— Required action —
Write down exactly what lies from the line containing "[00:00:10.00 to 00:00:11.00]" to the end of the records, inclusive, and omit the pictures.

##### Exercise inputs

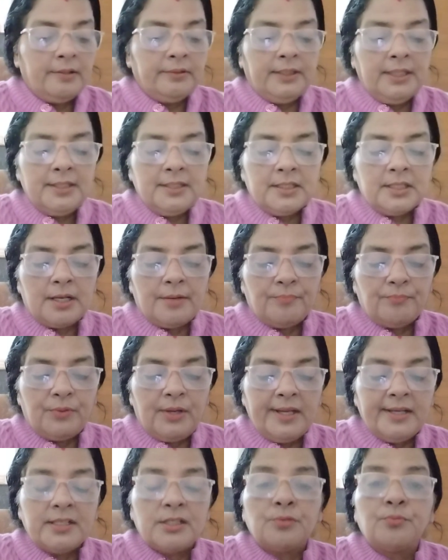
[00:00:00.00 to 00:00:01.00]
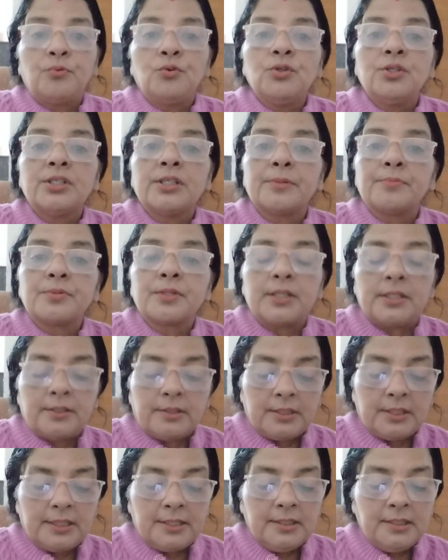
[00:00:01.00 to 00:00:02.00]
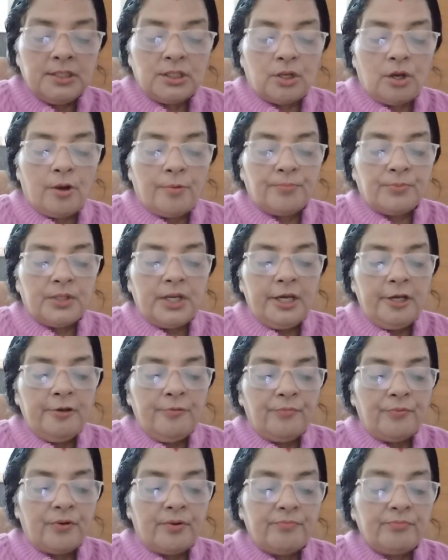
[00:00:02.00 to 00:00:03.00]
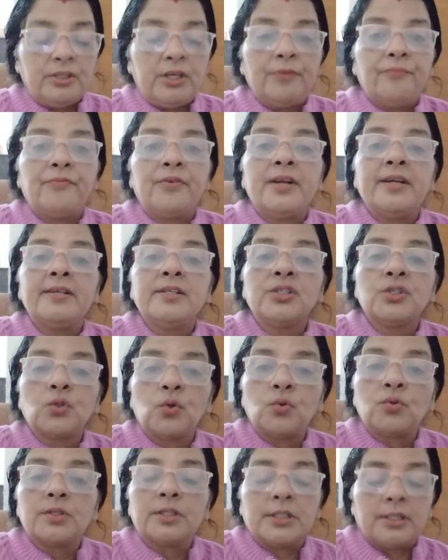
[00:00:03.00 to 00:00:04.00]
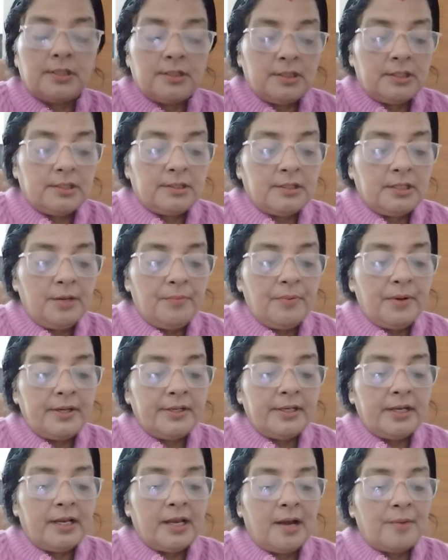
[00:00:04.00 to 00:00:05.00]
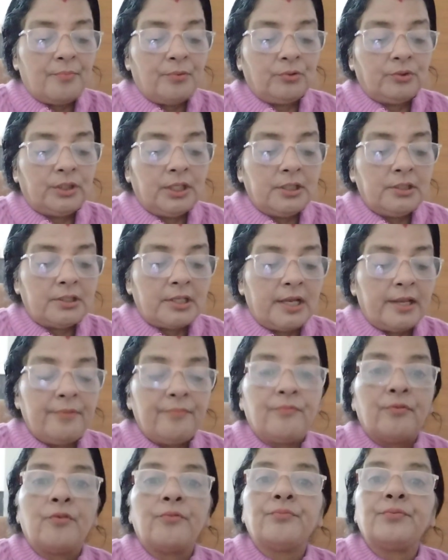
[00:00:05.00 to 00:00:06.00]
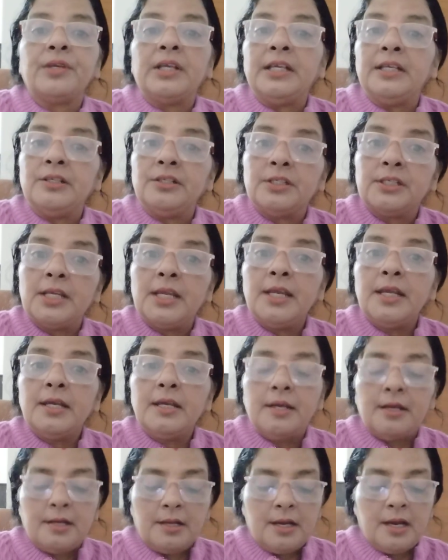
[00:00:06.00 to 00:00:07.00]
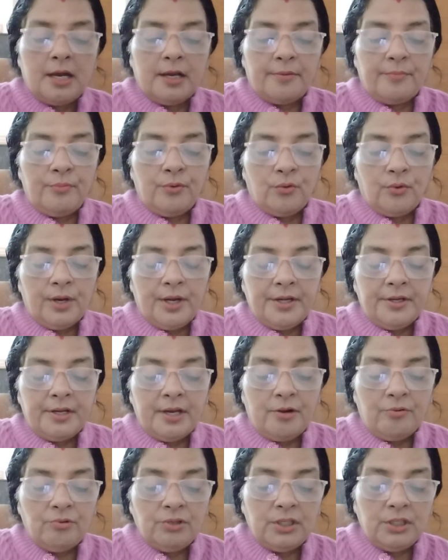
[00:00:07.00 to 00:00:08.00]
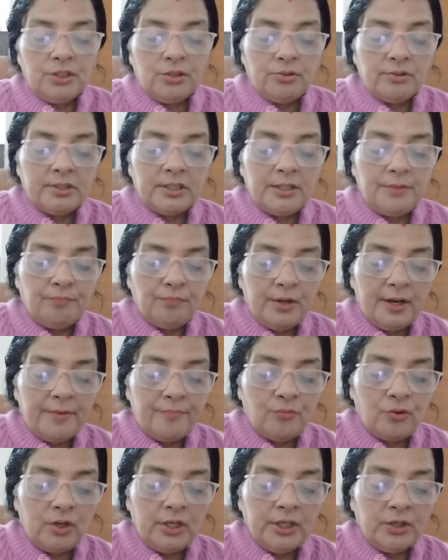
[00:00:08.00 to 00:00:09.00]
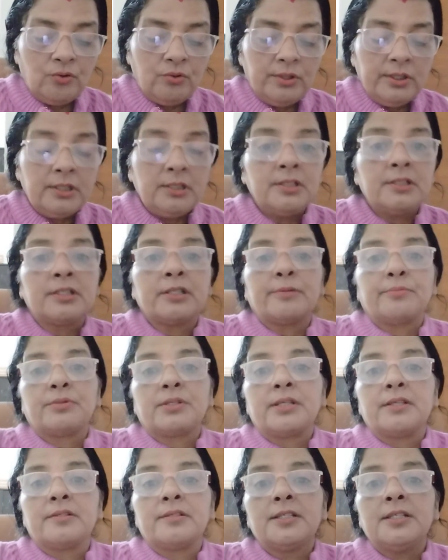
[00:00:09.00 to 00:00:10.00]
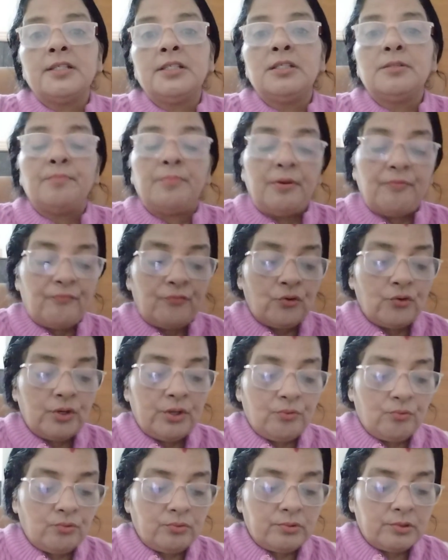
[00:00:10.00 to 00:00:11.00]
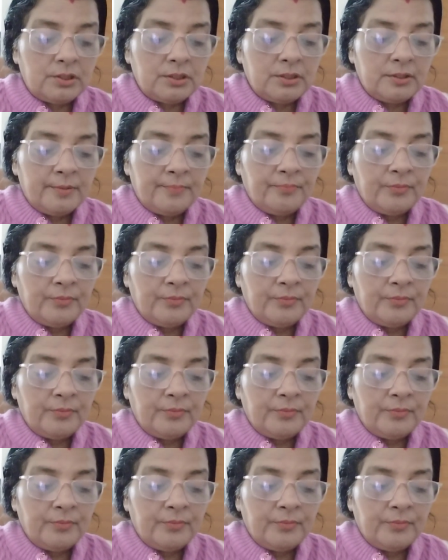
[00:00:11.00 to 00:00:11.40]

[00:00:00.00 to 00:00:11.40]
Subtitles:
These complex food substances obtained from different sources depending upon the type of intake are broken down into simpler molecule substances before use.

##########

— Written reply —
[00:00:10.00 to 00:00:11.00]
[00:00:11.00 to 00:00:11.40]

[00:00:00.00 to 00:00:11.40]
Subtitles:
These complex food substances obtained from different sources depending upon the type of intake are broken down into simpler molecule substances before use.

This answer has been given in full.